After taking my horse to the stable, I returned home; I felt tired and needed rest. I could hardly drag myself up the stairs. I was about to open the door--but what was it that my hand touched? Could it be? I dared not believe it, and yet I held the bouquet in my hand. I put it to my nose, I inhaled its perfume with intoxicating joy. Yes, it was really a bouquet--in the same place where she used to put them. Ah! it surely was she who brought that one! who else could have made me that present? I hurried into the room; I could hardly wait to examine it. When I was inside and had struck a light, I gazed at that lovely bouquet and kissed it; it was of orange blossoms, the exact counterpart of those she used to bring me. Ah! it was she, of course, who sent it to me! But, in that case, she was in Paris! she still thought of me! she still loved me!
All these ideas chased one another through my brain; I looked to see if there was a note in the bouquet--nothing! I went to the door, I looked in the keyhole and on the floor--nothing! I had only the bouquet; but that was much! She must have been there; I flew downstairs to question Madame Dupont. I forgot my fatigue.
"Has anyone been here to see me?" I asked the concierge.
"No, monsieur."
"What! no one has been to ask for me?--a young lady?"

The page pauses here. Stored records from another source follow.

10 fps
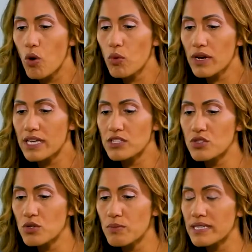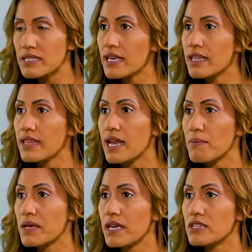would I do by taking that
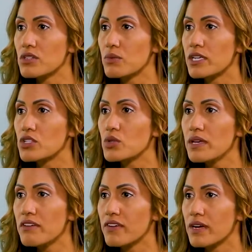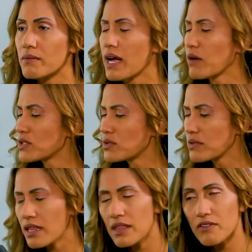application away and doing it for him? I would do
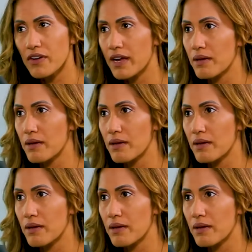nothing for him.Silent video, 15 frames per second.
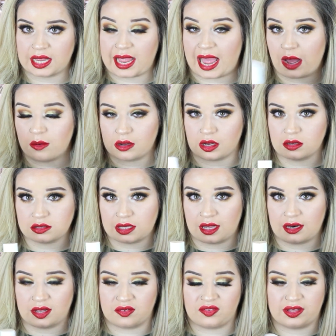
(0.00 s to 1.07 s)
how it goes on.
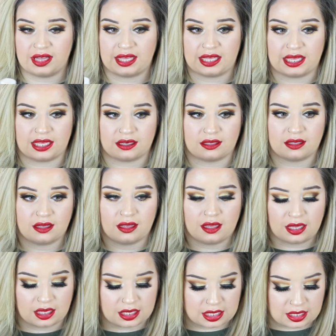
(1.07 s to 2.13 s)
I feel like it
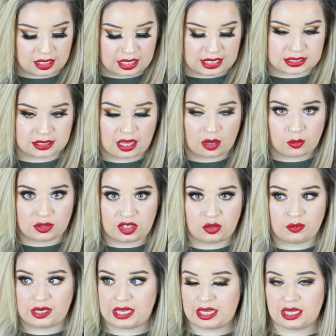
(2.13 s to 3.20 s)
is not one
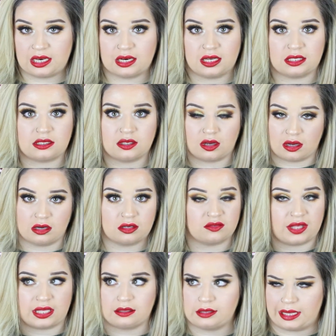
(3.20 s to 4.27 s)
you need a ton
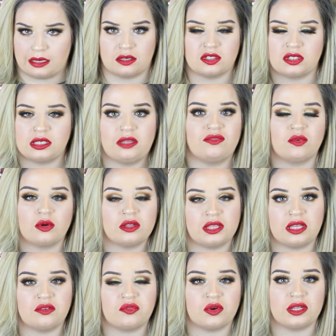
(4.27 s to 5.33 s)
of like layers or
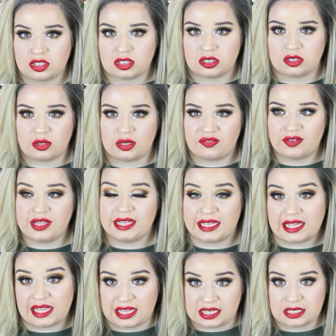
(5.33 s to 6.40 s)
anything for. So I feel like
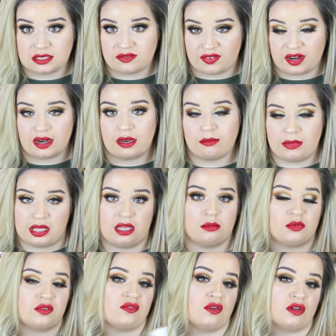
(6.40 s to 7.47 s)
it is very
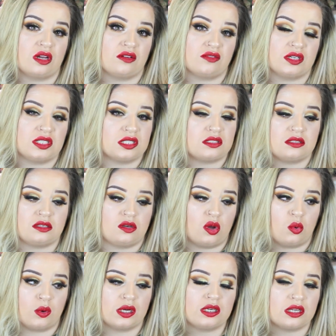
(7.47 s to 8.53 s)
medium to full coverage. It's
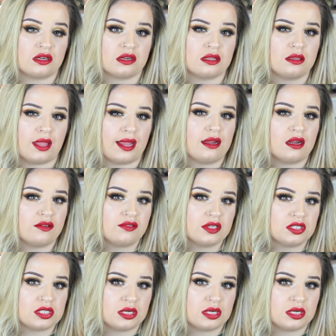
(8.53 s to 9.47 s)
nowhere near a light coverage,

"I give you my word, monsieur, that I haven't seen anybody who asked for you, and I haven't been away from my door."
"Oh! you never see anything! you never used to see her before!"
"Who, monsieur?"
"Someone came, all the same, for I found this bouquet on my doorknob."
"Well, well! that's very funny; somebody must have made a mistake in the door."

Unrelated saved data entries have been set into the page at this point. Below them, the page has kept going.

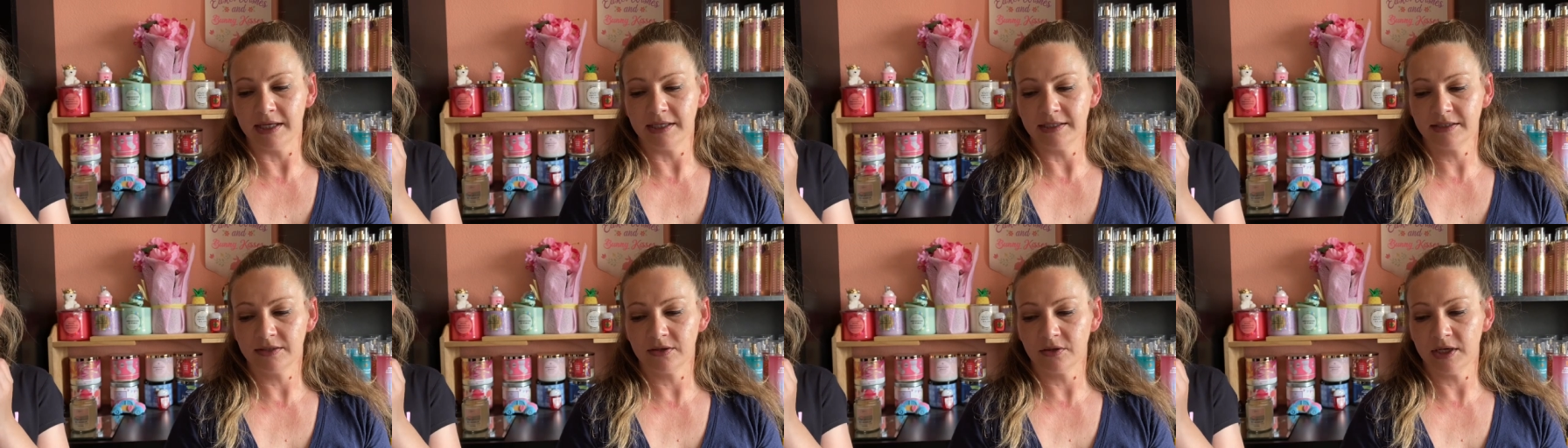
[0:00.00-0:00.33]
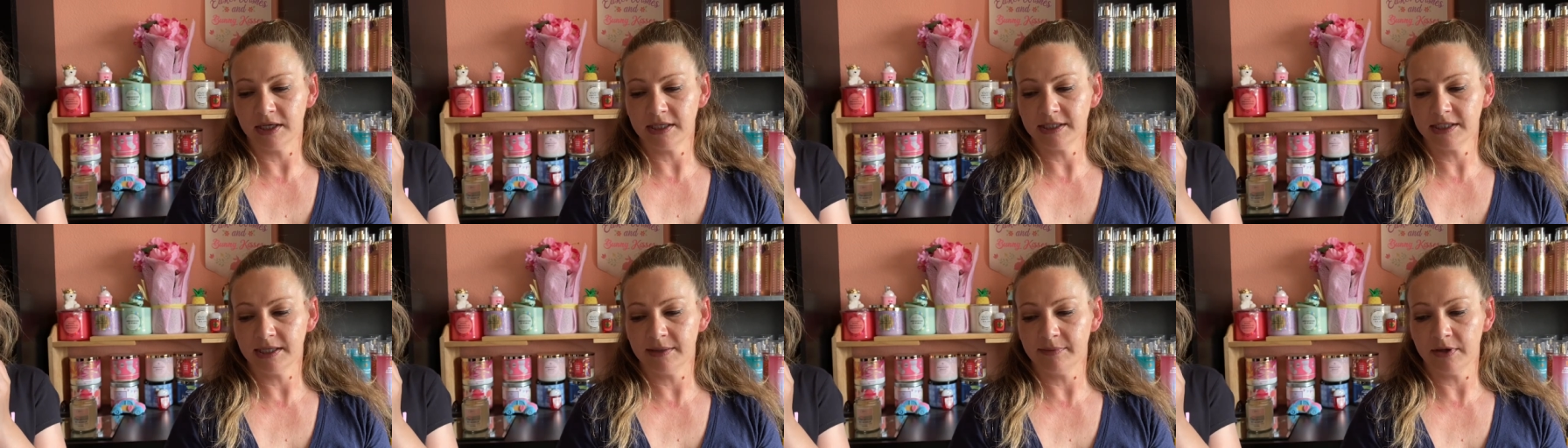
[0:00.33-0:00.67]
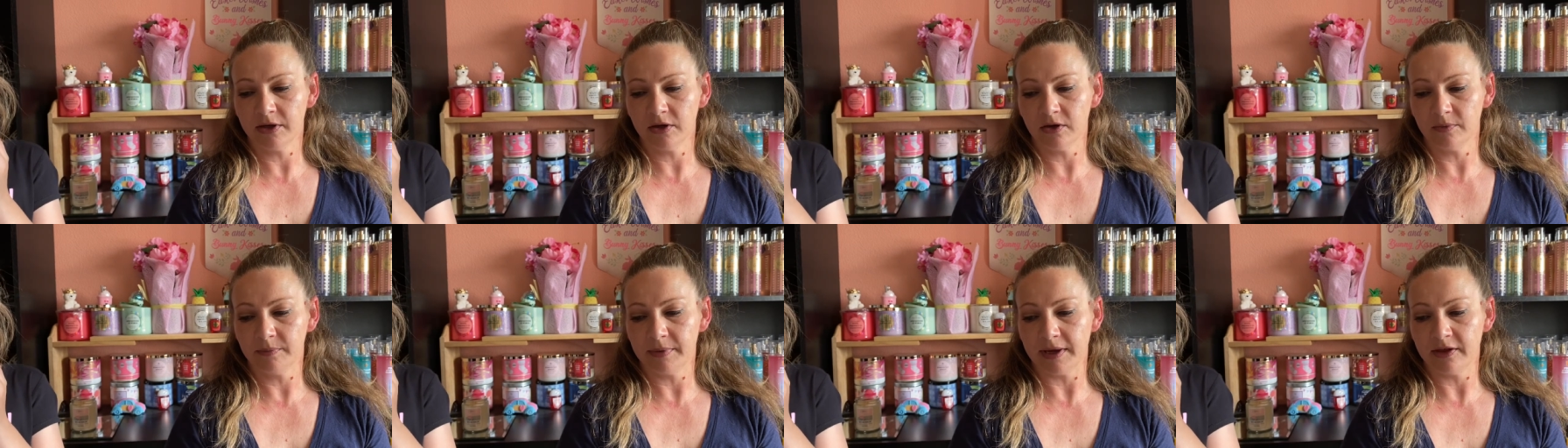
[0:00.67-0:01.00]
So next time I
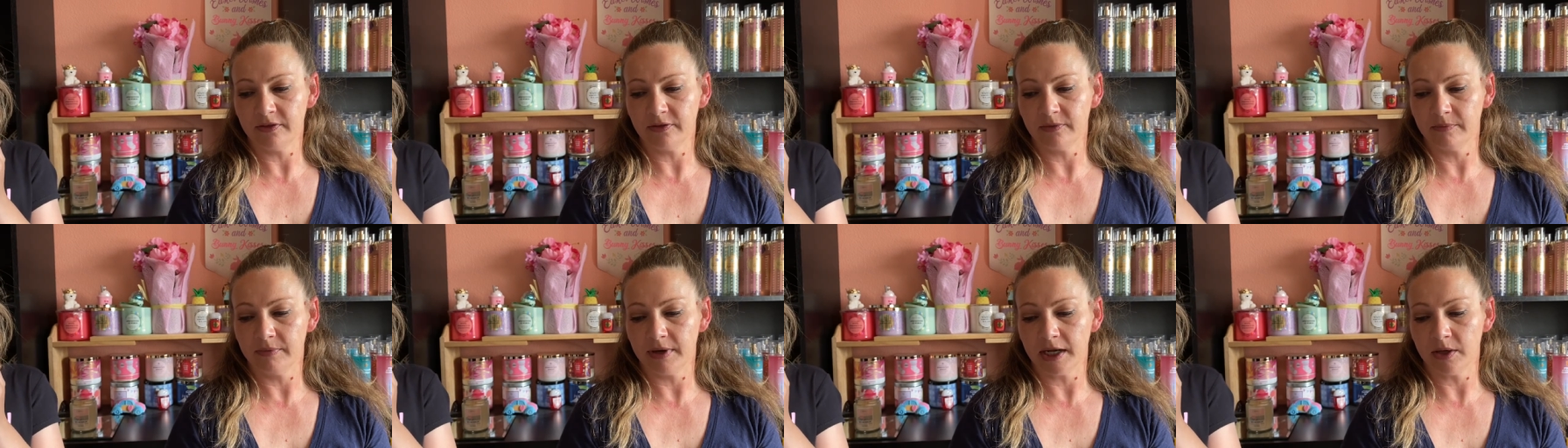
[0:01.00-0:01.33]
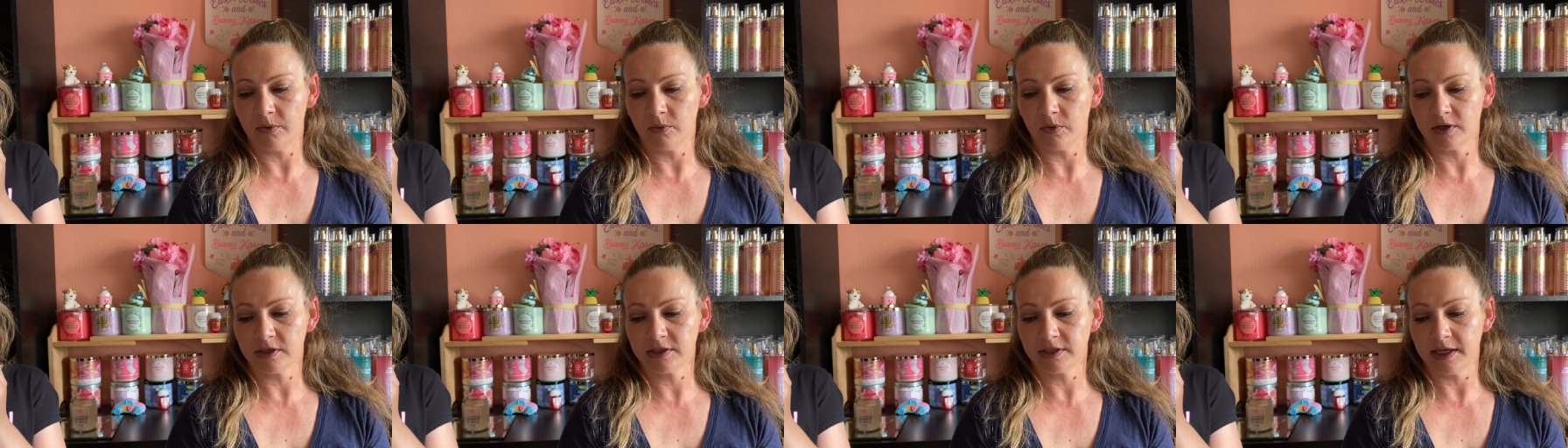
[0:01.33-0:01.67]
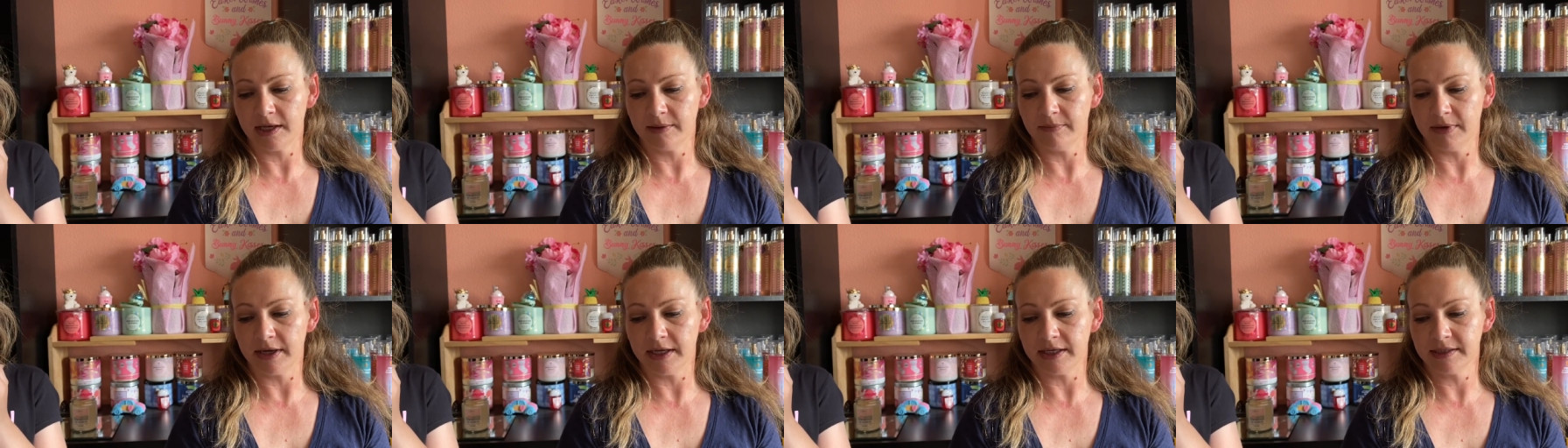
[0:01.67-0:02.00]
go to Bath and Body Works, I
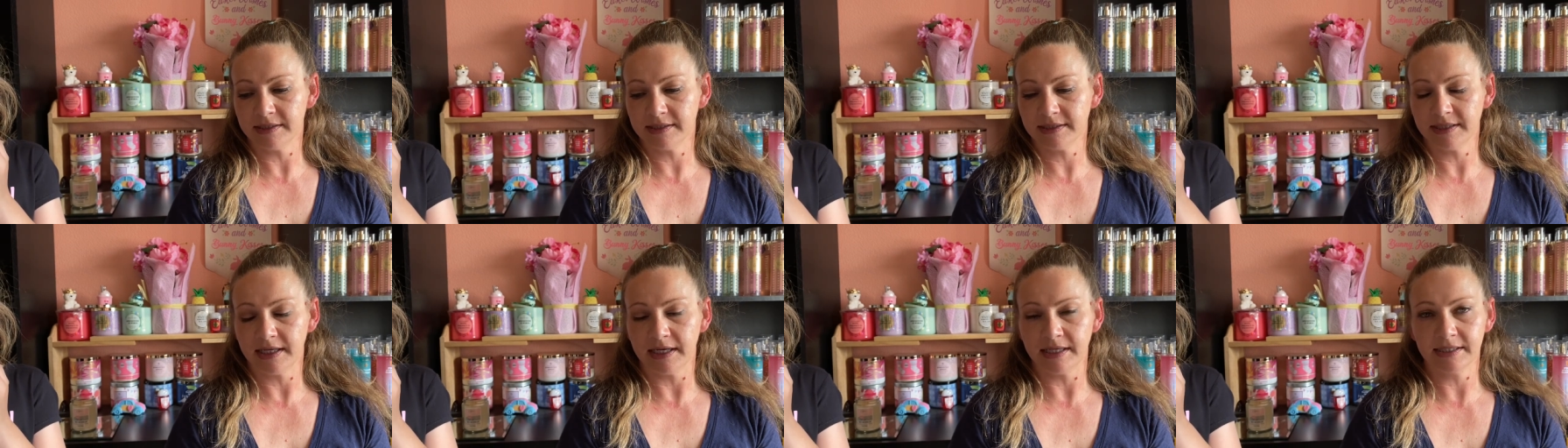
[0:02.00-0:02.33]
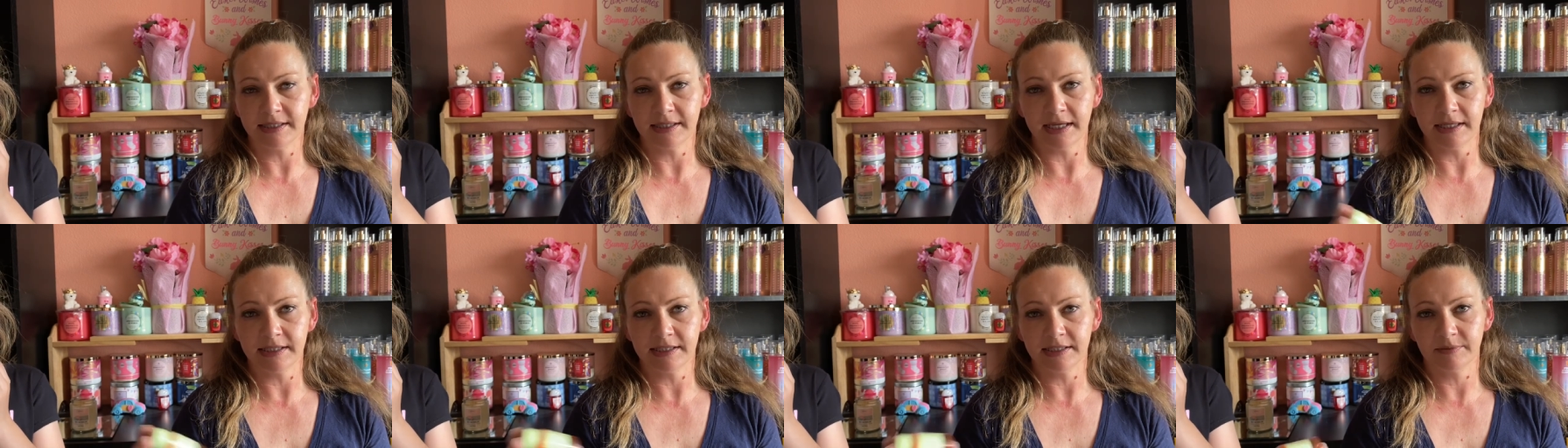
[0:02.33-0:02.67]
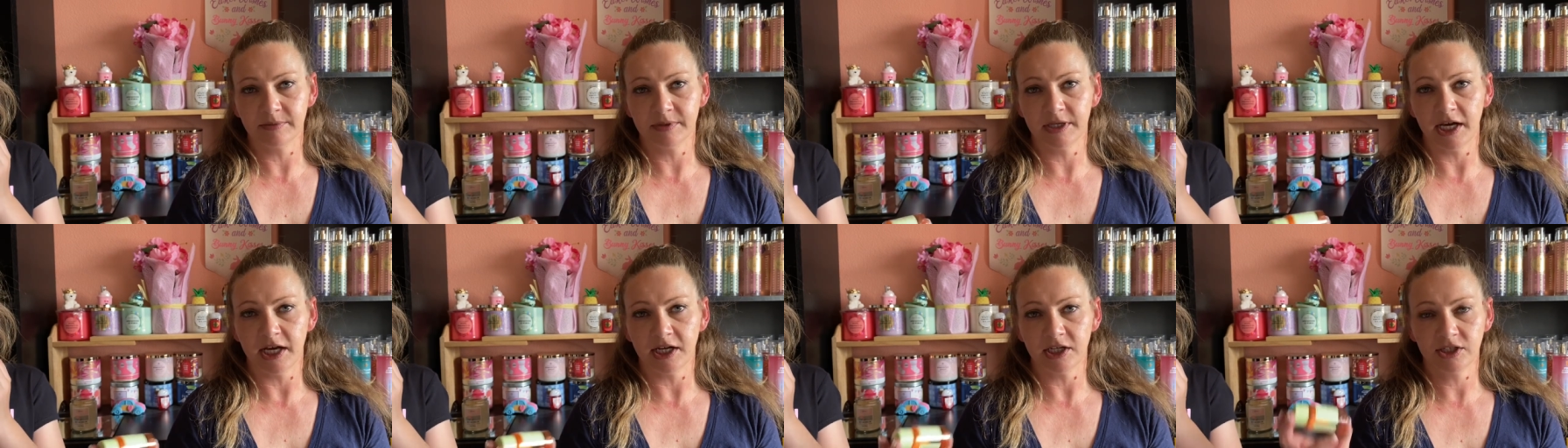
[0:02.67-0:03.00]
might set aside some
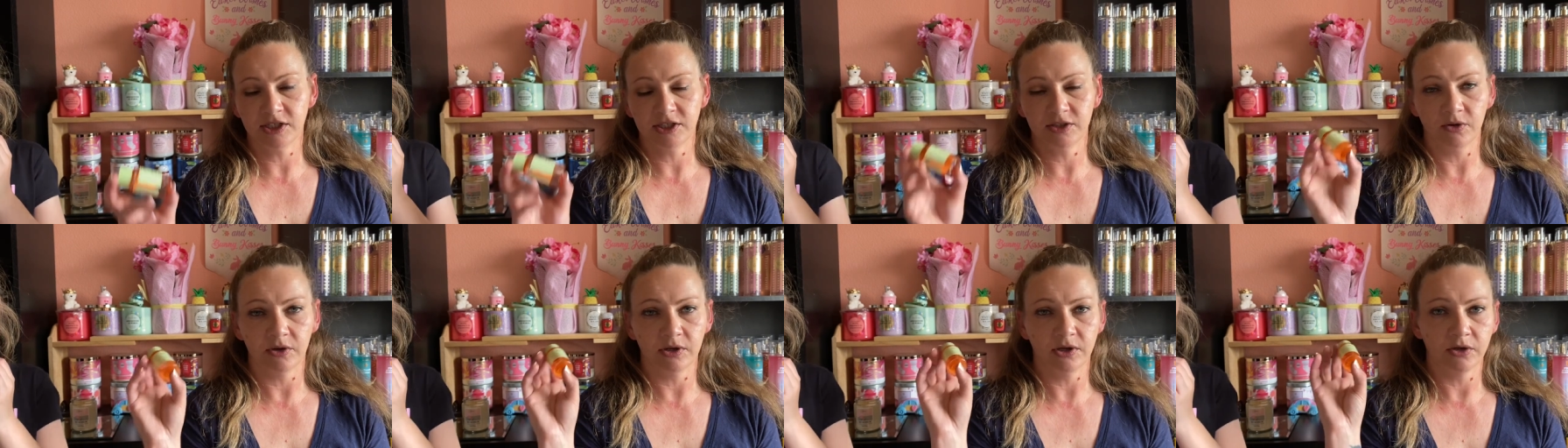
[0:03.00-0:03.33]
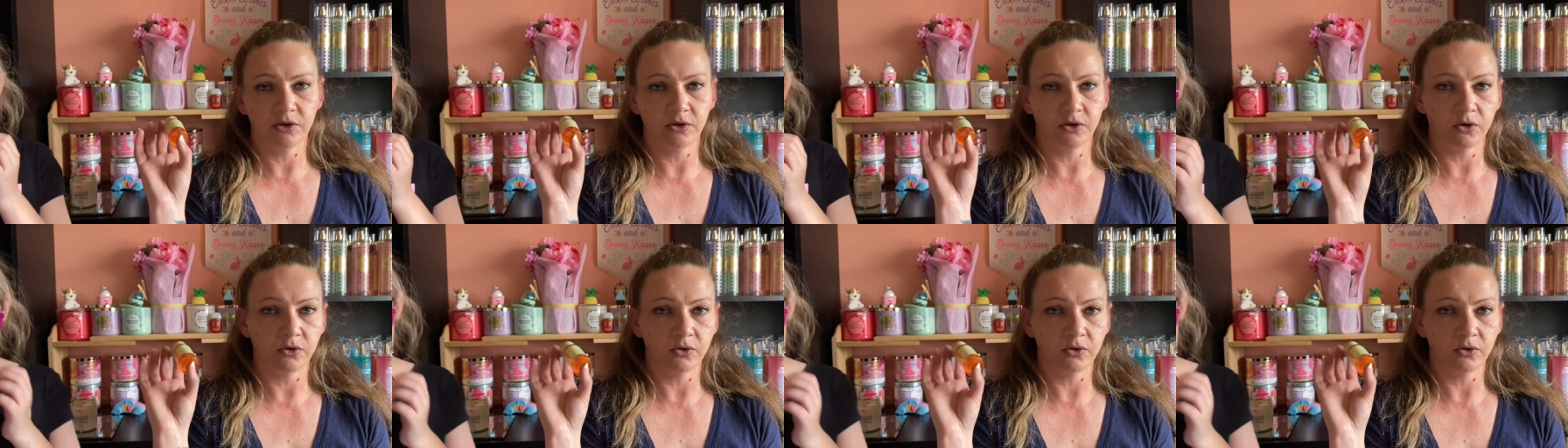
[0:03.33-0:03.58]
cash so I can go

"Mistake! no, there's no mistake; it was she who came."
"She! who's she?"
"Raise the latch, Madame Dupont."
"What, monsieur! are you going out again now? Wait till the storm has passed; it's raining bucketsful."
"Open the door, I tell you!"
The concierge dared not make any further suggestions. I went out; I had no idea where I was going, but I was absolutely determined to find out something about Nicette, to learn where she was. I hurried along the street, looking all about me--no one! It was a terrible storm. I went to Rue Saint-Honoré, to her former shop; it seemed to me that I might learn something by going to the place where she used to live; but the shop was closed, tightly closed. I knocked--there was no reply. I entered the café opposite and asked the waiters if the former flower girl had returned to her shop. They stared at me, having no very clear idea what I was saying; I was so excited, and my rain-soaked clothes and muddy boots gave me such a wild aspect, that they took me for a lunatic, I doubt not. I left the café without obtaining any information. Where should I go next? I was still determined to find her.--Ah! perhaps where her mother used to live. It was a terribly long way, but I ran there without stopping. It was quite late; I could find nothing open but a grocery in the neighborhood of Mère Jérôme's house. I went in and inquired; there I was at least more courteously treated than at the café, because the grocer was more accustomed to see drenched and muddy people. But I learned nothing; since Madame Jérôme's death her daughters had not been seen in the quarter. So I must needs renounce all hope of learning what had become of her! But, no; I would hope on; she had sent me a bouquet, and perhaps she would return.